Given data:
• • • • • • •

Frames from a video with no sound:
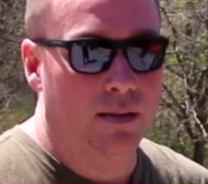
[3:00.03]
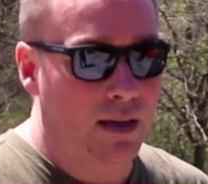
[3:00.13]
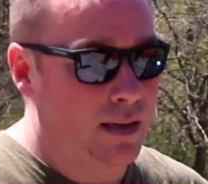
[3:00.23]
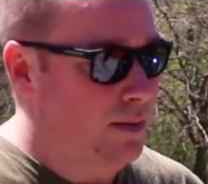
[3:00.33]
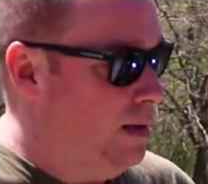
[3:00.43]

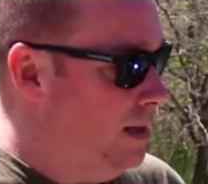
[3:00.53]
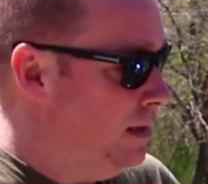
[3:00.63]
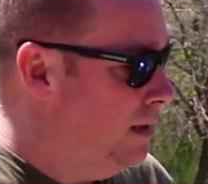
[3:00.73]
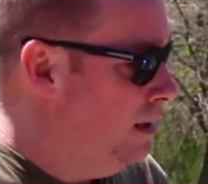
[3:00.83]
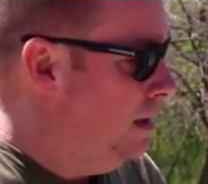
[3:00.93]
Either way.
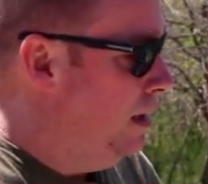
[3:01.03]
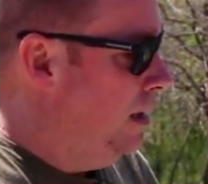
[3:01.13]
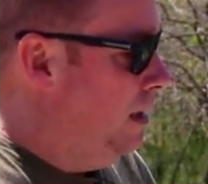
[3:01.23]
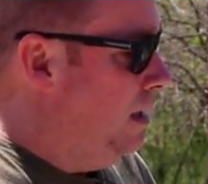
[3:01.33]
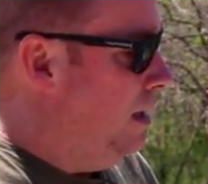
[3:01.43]

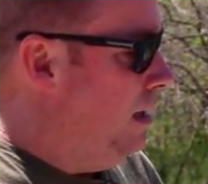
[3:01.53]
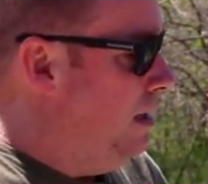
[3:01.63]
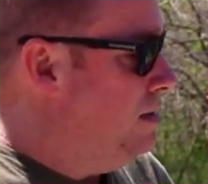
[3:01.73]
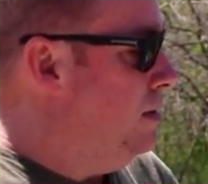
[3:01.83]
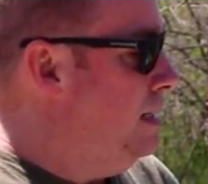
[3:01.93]

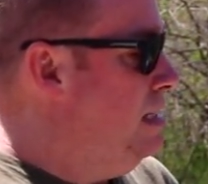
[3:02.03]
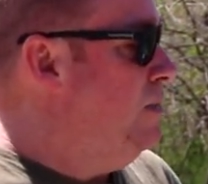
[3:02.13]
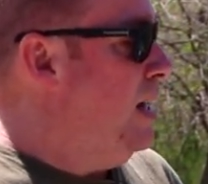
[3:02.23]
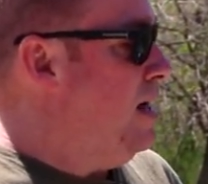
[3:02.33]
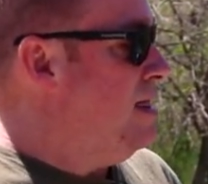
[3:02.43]
So it needs
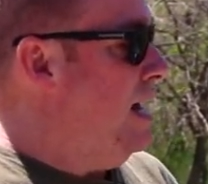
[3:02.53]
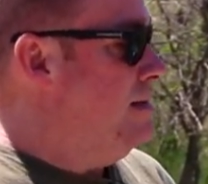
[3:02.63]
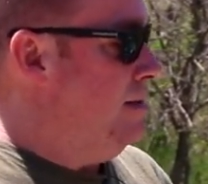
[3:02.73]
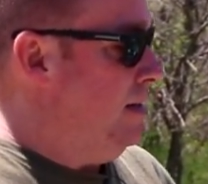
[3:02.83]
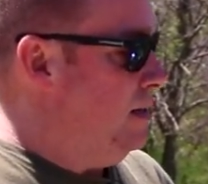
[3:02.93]
about
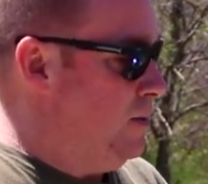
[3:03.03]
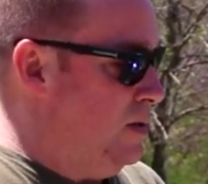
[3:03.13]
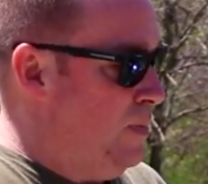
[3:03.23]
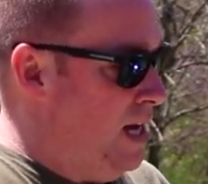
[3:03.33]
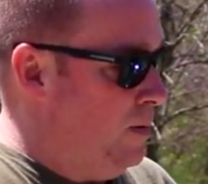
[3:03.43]
$1,000 worth
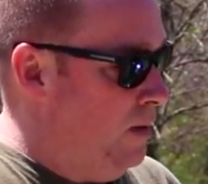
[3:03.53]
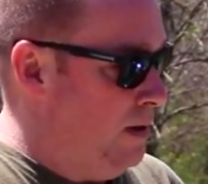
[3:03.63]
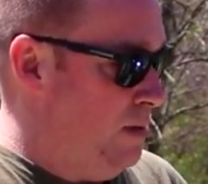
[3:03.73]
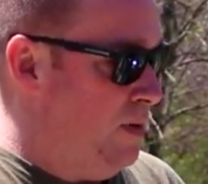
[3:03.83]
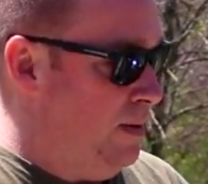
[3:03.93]
of paint
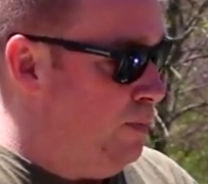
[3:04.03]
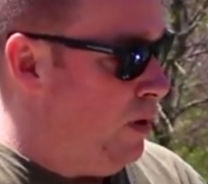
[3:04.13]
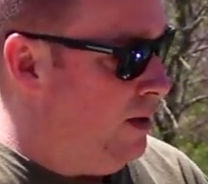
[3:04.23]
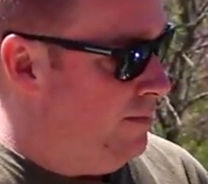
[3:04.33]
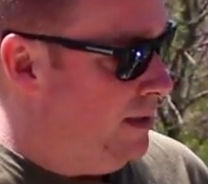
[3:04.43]
work to be
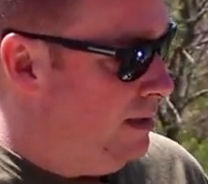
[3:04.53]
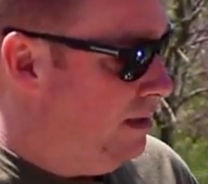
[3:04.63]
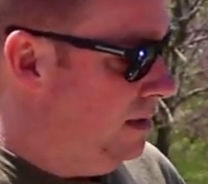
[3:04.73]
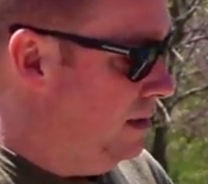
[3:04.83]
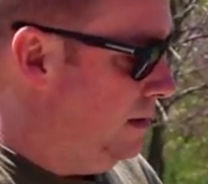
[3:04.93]
perfect.
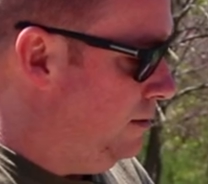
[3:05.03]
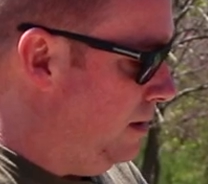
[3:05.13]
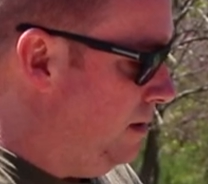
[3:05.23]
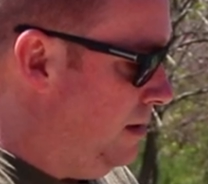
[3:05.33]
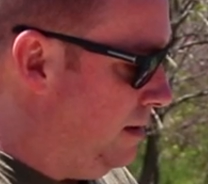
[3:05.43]
We
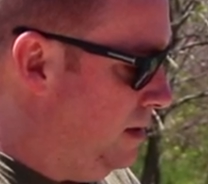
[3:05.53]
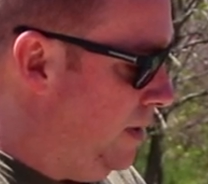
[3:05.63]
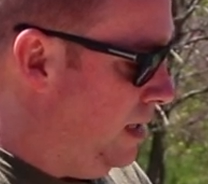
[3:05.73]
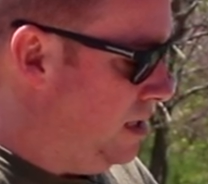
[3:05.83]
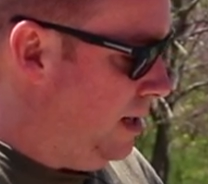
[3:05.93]
already talked to the
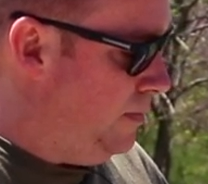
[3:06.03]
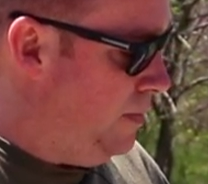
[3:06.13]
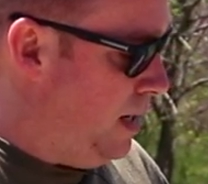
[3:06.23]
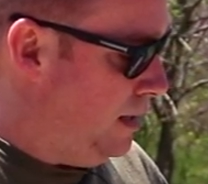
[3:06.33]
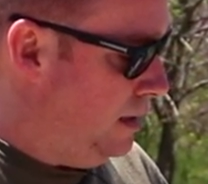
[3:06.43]
body shop
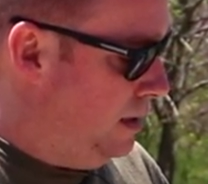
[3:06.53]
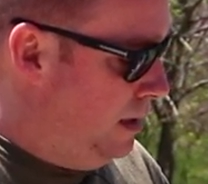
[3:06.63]
about it.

• • • • • • •

Each entry, start to finish, goes into your copy exactly; the pictures stay out.

Solution to this exercise:
Frames from a video with no sound:
[3:00.03]
[3:00.13]
[3:00.23]
[3:00.33]
[3:00.43]

[3:00.53]
[3:00.63]
[3:00.73]
[3:00.83]
[3:00.93]
Either way.
[3:01.03]
[3:01.13]
[3:01.23]
[3:01.33]
[3:01.43]

[3:01.53]
[3:01.63]
[3:01.73]
[3:01.83]
[3:01.93]

[3:02.03]
[3:02.13]
[3:02.23]
[3:02.33]
[3:02.43]
So it needs
[3:02.53]
[3:02.63]
[3:02.73]
[3:02.83]
[3:02.93]
about
[3:03.03]
[3:03.13]
[3:03.23]
[3:03.33]
[3:03.43]
$1,000 worth
[3:03.53]
[3:03.63]
[3:03.73]
[3:03.83]
[3:03.93]
of paint
[3:04.03]
[3:04.13]
[3:04.23]
[3:04.33]
[3:04.43]
work to be
[3:04.53]
[3:04.63]
[3:04.73]
[3:04.83]
[3:04.93]
perfect.
[3:05.03]
[3:05.13]
[3:05.23]
[3:05.33]
[3:05.43]
We
[3:05.53]
[3:05.63]
[3:05.73]
[3:05.83]
[3:05.93]
already talked to the
[3:06.03]
[3:06.13]
[3:06.23]
[3:06.33]
[3:06.43]
body shop
[3:06.53]
[3:06.63]
about it.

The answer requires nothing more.